Would you set down every line of the data below exactly as it reads?

▶ _Records to process_:
# # # # # # #

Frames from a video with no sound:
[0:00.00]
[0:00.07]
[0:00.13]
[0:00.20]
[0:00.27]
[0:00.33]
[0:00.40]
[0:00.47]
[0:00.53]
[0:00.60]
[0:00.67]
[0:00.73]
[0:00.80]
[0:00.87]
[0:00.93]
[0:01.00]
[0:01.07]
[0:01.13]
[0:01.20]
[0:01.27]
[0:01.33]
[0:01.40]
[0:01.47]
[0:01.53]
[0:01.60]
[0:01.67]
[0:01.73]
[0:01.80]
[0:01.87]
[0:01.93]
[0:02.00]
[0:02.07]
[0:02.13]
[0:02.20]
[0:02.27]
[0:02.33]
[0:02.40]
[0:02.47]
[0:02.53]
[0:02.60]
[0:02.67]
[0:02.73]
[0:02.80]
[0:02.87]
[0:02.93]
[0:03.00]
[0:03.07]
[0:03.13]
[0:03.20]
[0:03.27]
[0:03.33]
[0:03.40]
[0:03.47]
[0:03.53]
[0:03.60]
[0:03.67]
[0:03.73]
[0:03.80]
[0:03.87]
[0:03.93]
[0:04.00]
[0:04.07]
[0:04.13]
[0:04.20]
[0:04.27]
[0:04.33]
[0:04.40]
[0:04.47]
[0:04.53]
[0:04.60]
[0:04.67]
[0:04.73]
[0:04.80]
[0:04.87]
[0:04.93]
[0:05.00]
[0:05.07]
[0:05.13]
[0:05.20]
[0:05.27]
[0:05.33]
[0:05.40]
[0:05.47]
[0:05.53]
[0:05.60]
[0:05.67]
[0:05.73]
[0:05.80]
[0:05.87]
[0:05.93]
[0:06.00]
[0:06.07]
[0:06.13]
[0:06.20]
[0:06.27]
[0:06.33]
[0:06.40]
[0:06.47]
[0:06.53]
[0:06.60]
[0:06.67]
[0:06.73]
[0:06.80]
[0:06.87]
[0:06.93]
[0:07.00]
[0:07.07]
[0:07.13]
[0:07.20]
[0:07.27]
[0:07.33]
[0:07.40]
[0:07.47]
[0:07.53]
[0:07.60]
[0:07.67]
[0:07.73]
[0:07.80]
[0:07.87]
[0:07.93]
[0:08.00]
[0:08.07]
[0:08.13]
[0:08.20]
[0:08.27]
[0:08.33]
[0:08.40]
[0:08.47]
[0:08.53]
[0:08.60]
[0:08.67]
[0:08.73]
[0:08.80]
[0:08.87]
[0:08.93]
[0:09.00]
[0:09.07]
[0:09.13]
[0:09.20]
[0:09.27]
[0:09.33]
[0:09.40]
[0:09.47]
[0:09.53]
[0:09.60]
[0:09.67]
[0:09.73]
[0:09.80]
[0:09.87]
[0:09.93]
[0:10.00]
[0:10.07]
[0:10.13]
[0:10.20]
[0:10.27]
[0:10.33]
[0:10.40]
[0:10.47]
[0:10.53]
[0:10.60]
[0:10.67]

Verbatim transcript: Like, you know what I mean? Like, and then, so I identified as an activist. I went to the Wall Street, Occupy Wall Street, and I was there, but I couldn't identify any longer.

# # # # # # #

▶ _Result of the exercise_:
Frames from a video with no sound:
[0:00.00]
[0:00.07]
[0:00.13]
[0:00.20]
[0:00.27]
[0:00.33]
[0:00.40]
[0:00.47]
[0:00.53]
[0:00.60]
[0:00.67]
[0:00.73]
[0:00.80]
[0:00.87]
[0:00.93]
[0:01.00]
[0:01.07]
[0:01.13]
[0:01.20]
[0:01.27]
[0:01.33]
[0:01.40]
[0:01.47]
[0:01.53]
[0:01.60]
[0:01.67]
[0:01.73]
[0:01.80]
[0:01.87]
[0:01.93]
[0:02.00]
[0:02.07]
[0:02.13]
[0:02.20]
[0:02.27]
[0:02.33]
[0:02.40]
[0:02.47]
[0:02.53]
[0:02.60]
[0:02.67]
[0:02.73]
[0:02.80]
[0:02.87]
[0:02.93]
[0:03.00]
[0:03.07]
[0:03.13]
[0:03.20]
[0:03.27]
[0:03.33]
[0:03.40]
[0:03.47]
[0:03.53]
[0:03.60]
[0:03.67]
[0:03.73]
[0:03.80]
[0:03.87]
[0:03.93]
[0:04.00]
[0:04.07]
[0:04.13]
[0:04.20]
[0:04.27]
[0:04.33]
[0:04.40]
[0:04.47]
[0:04.53]
[0:04.60]
[0:04.67]
[0:04.73]
[0:04.80]
[0:04.87]
[0:04.93]
[0:05.00]
[0:05.07]
[0:05.13]
[0:05.20]
[0:05.27]
[0:05.33]
[0:05.40]
[0:05.47]
[0:05.53]
[0:05.60]
[0:05.67]
[0:05.73]
[0:05.80]
[0:05.87]
[0:05.93]
[0:06.00]
[0:06.07]
[0:06.13]
[0:06.20]
[0:06.27]
[0:06.33]
[0:06.40]
[0:06.47]
[0:06.53]
[0:06.60]
[0:06.67]
[0:06.73]
[0:06.80]
[0:06.87]
[0:06.93]
[0:07.00]
[0:07.07]
[0:07.13]
[0:07.20]
[0:07.27]
[0:07.33]
[0:07.40]
[0:07.47]
[0:07.53]
[0:07.60]
[0:07.67]
[0:07.73]
[0:07.80]
[0:07.87]
[0:07.93]
[0:08.00]
[0:08.07]
[0:08.13]
[0:08.20]
[0:08.27]
[0:08.33]
[0:08.40]
[0:08.47]
[0:08.53]
[0:08.60]
[0:08.67]
[0:08.73]
[0:08.80]
[0:08.87]
[0:08.93]
[0:09.00]
[0:09.07]
[0:09.13]
[0:09.20]
[0:09.27]
[0:09.33]
[0:09.40]
[0:09.47]
[0:09.53]
[0:09.60]
[0:09.67]
[0:09.73]
[0:09.80]
[0:09.87]
[0:09.93]
[0:10.00]
[0:10.07]
[0:10.13]
[0:10.20]
[0:10.27]
[0:10.33]
[0:10.40]
[0:10.47]
[0:10.53]
[0:10.60]
[0:10.67]

Verbatim transcript: Like, you know what I mean? Like, and then, so I identified as an activist. I went to the Wall Street, Occupy Wall Street, and I was there, but I couldn't identify any longer.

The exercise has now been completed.